┌────────
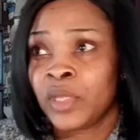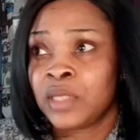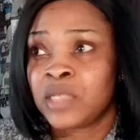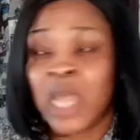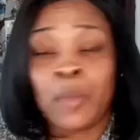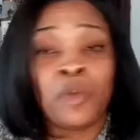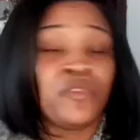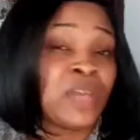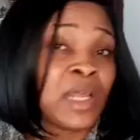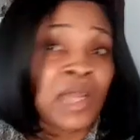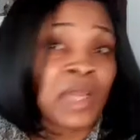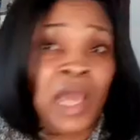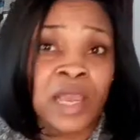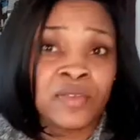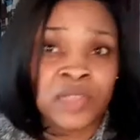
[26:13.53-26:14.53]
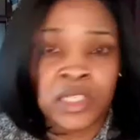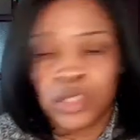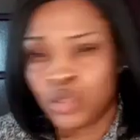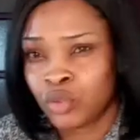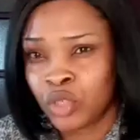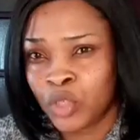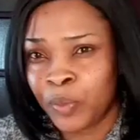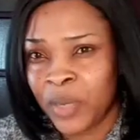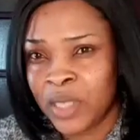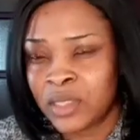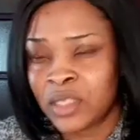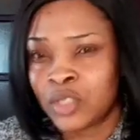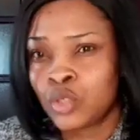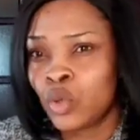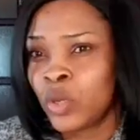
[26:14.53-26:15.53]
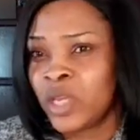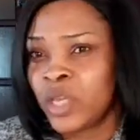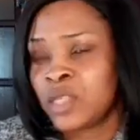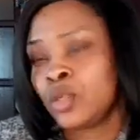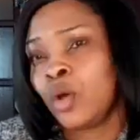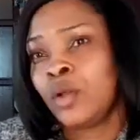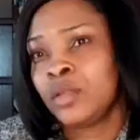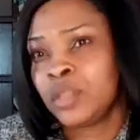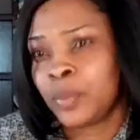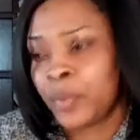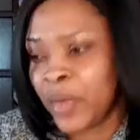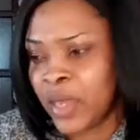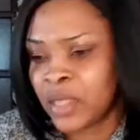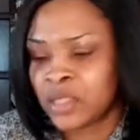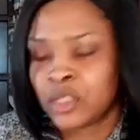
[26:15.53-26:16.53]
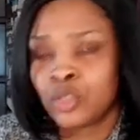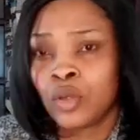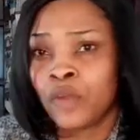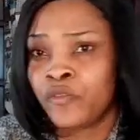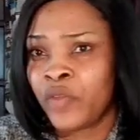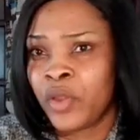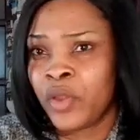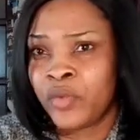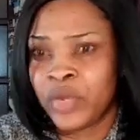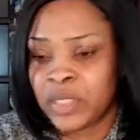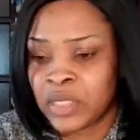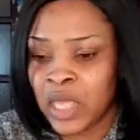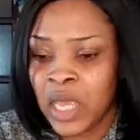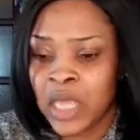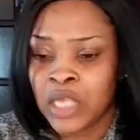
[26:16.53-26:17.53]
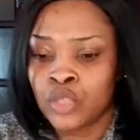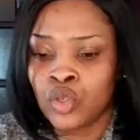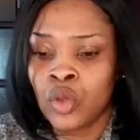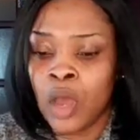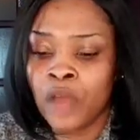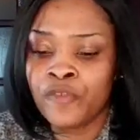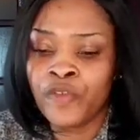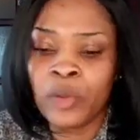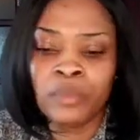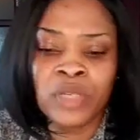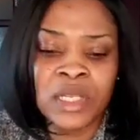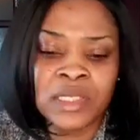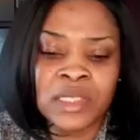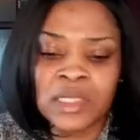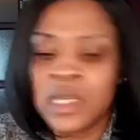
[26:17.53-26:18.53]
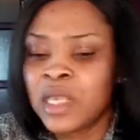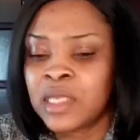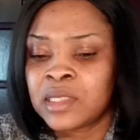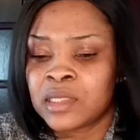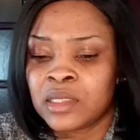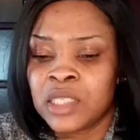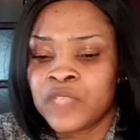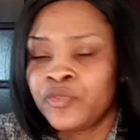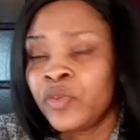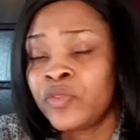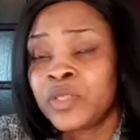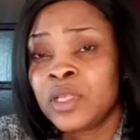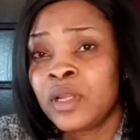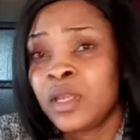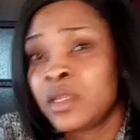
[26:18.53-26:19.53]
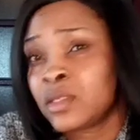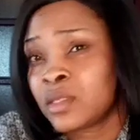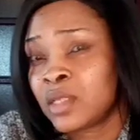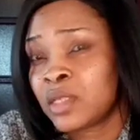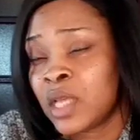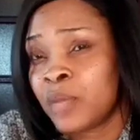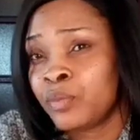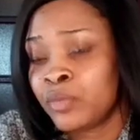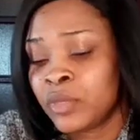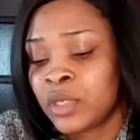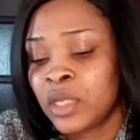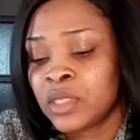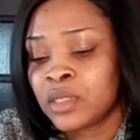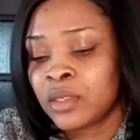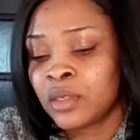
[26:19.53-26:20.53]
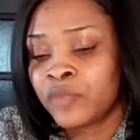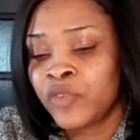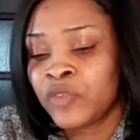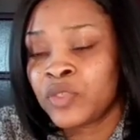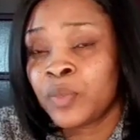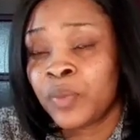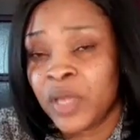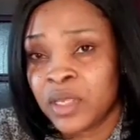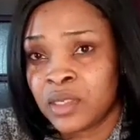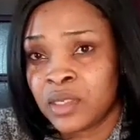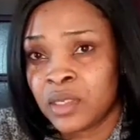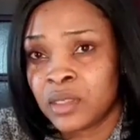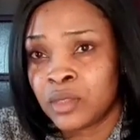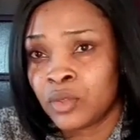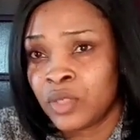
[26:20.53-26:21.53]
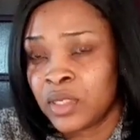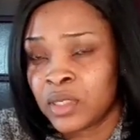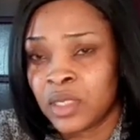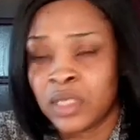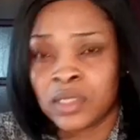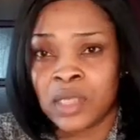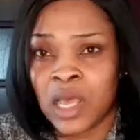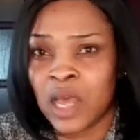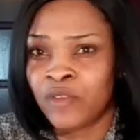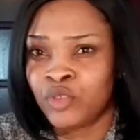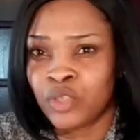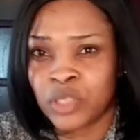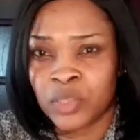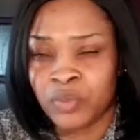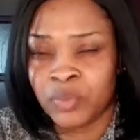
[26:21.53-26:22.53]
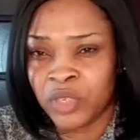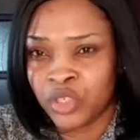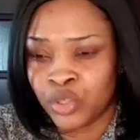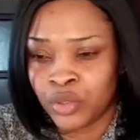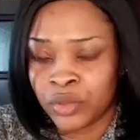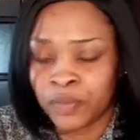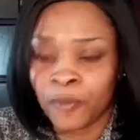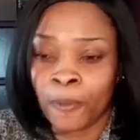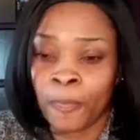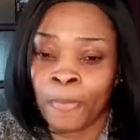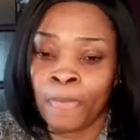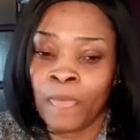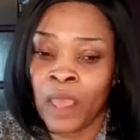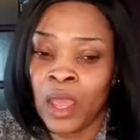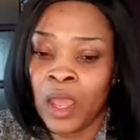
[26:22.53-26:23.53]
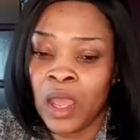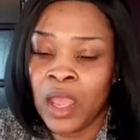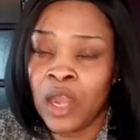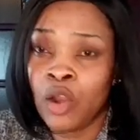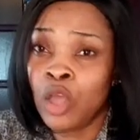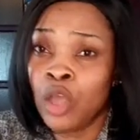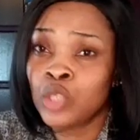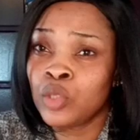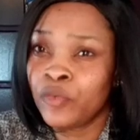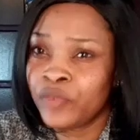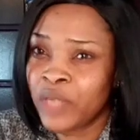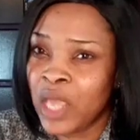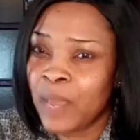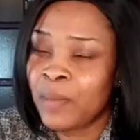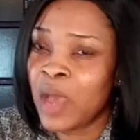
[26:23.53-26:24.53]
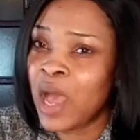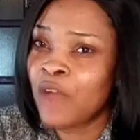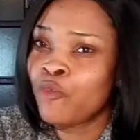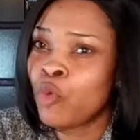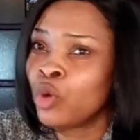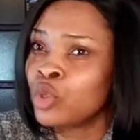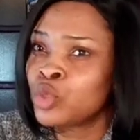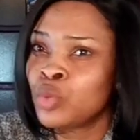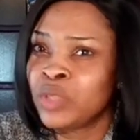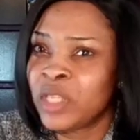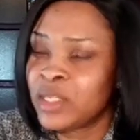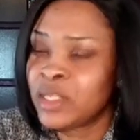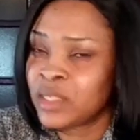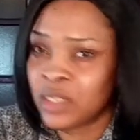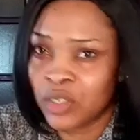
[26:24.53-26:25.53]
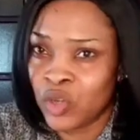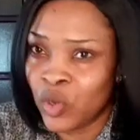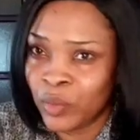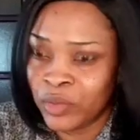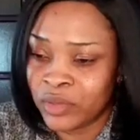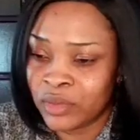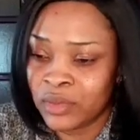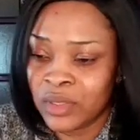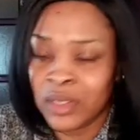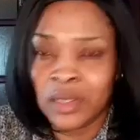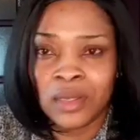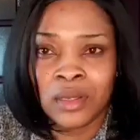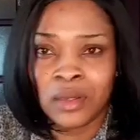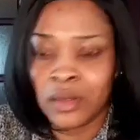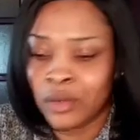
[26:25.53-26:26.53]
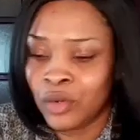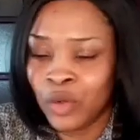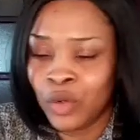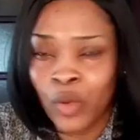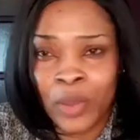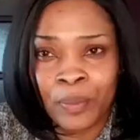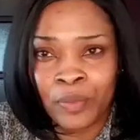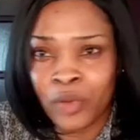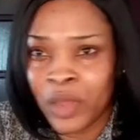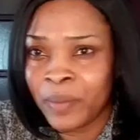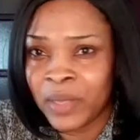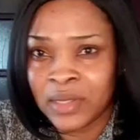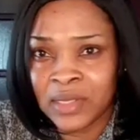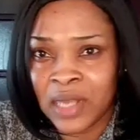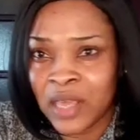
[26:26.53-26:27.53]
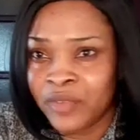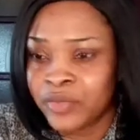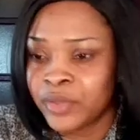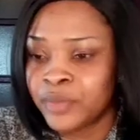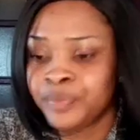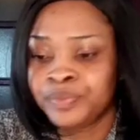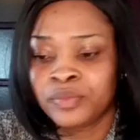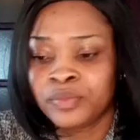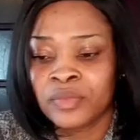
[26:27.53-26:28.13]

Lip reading: time of their lives in such places. So it all depends, it all varies. So, and from this list, this 50 list, these 50 places on this list I have just mentioned, a lot of them have one or two things in common: low employment level,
└────────
- _Assignment_:
Leave out the pictures and output everything else in the records exactly.

- _Output of the task_:
[26:13.53-26:14.53]
[26:14.53-26:15.53]
[26:15.53-26:16.53]
[26:16.53-26:17.53]
[26:17.53-26:18.53]
[26:18.53-26:19.53]
[26:19.53-26:20.53]
[26:20.53-26:21.53]
[26:21.53-26:22.53]
[26:22.53-26:23.53]
[26:23.53-26:24.53]
[26:24.53-26:25.53]
[26:25.53-26:26.53]
[26:26.53-26:27.53]
[26:27.53-26:28.13]

Lip reading: time of their lives in such places. So it all depends, it all varies. So, and from this list, this 50 list, these 50 places on this list I have just mentioned, a lot of them have one or two things in common: low employment level,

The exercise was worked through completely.